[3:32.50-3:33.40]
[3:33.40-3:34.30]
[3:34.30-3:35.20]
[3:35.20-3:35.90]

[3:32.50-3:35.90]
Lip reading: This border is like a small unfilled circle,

┄┄┄┄┄┄┄┄┄┄┄┄┄┄┄┄┄┄┄┄

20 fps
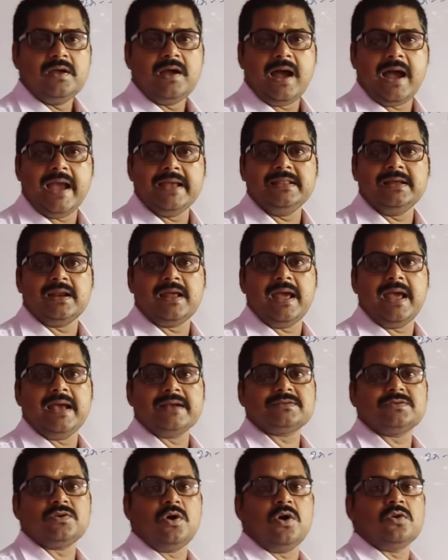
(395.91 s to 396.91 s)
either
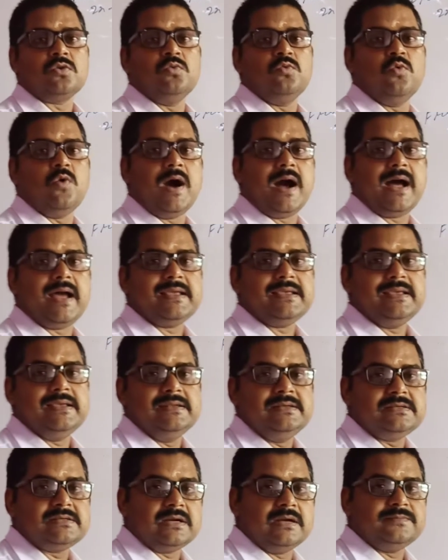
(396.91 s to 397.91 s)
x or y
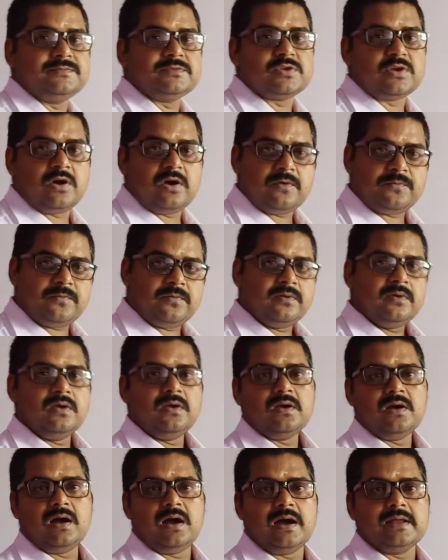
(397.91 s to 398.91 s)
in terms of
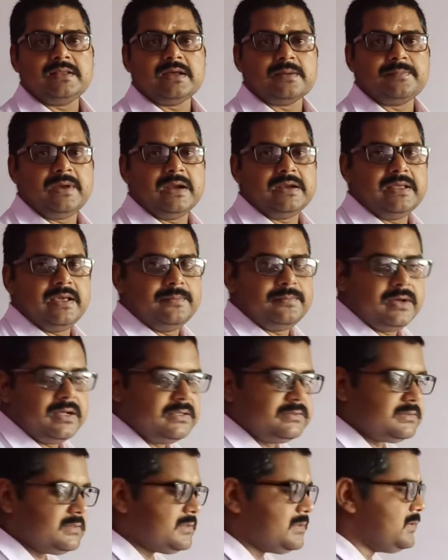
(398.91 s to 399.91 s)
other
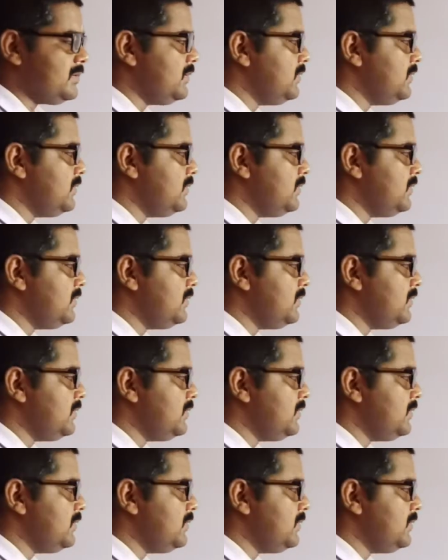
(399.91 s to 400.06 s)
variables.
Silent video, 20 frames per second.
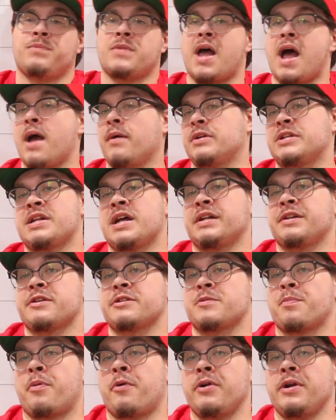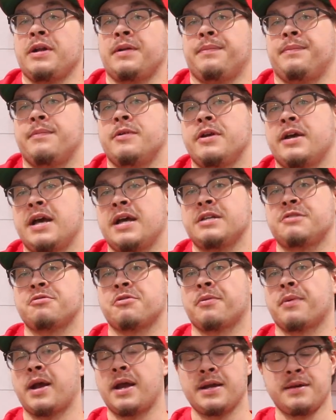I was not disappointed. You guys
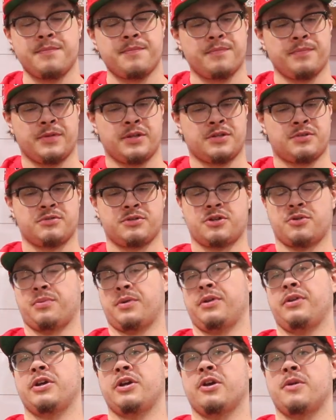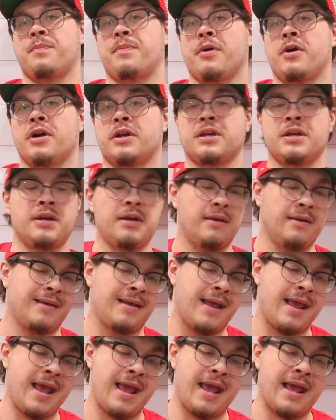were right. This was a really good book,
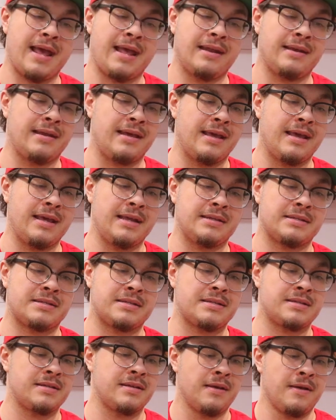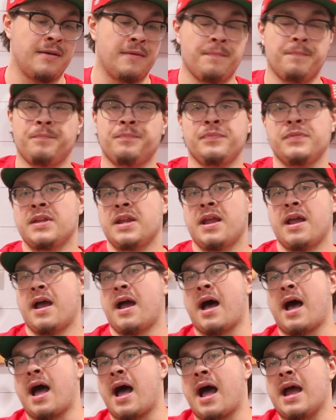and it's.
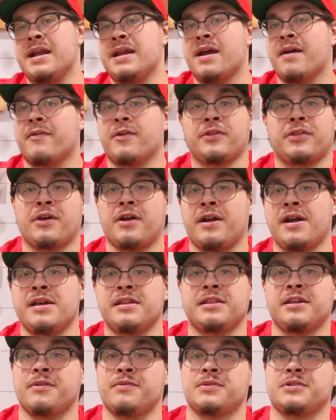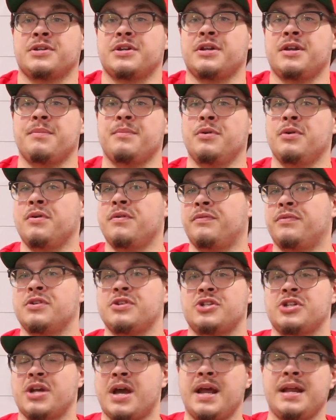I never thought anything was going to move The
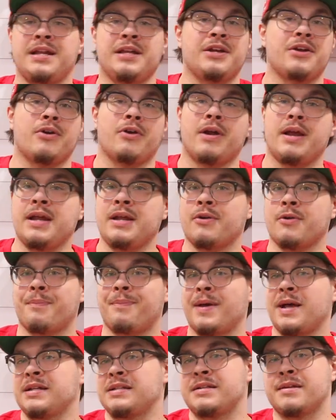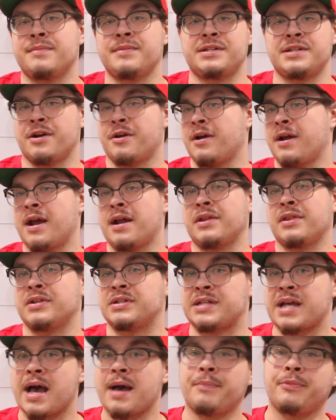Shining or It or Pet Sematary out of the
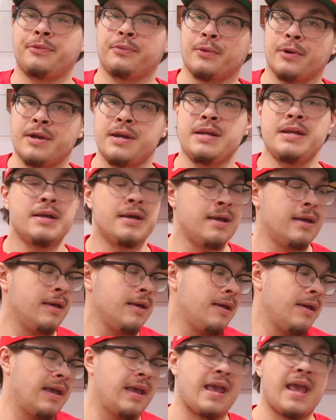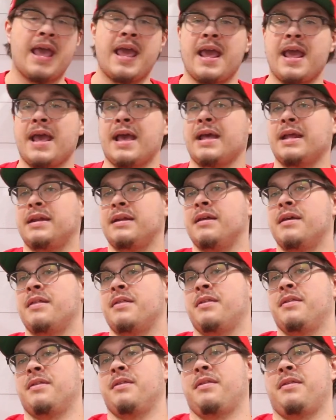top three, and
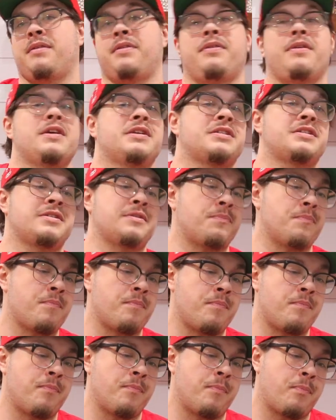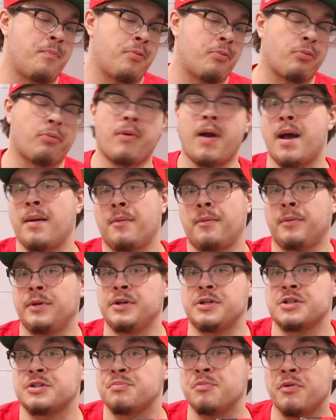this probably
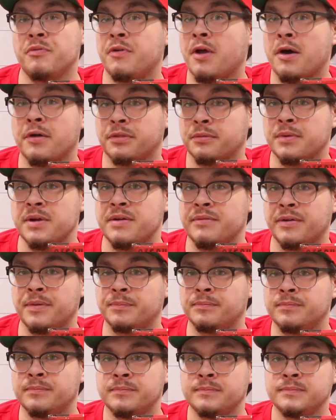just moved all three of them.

┄┄┄┄┄┄┄┄┄┄┄┄┄┄┄┄┄┄┄┄

■ What you are asked to do
All lines in the data above from the one with "[3:33.40-3:34.30]" through the one with "Lip reading: This" must be repeated exactly, and no others.

■ Finished exercise
[3:33.40-3:34.30]
[3:34.30-3:35.20]
[3:35.20-3:35.90]

[3:32.50-3:35.90]
Lip reading: This border is like a small unfilled circle,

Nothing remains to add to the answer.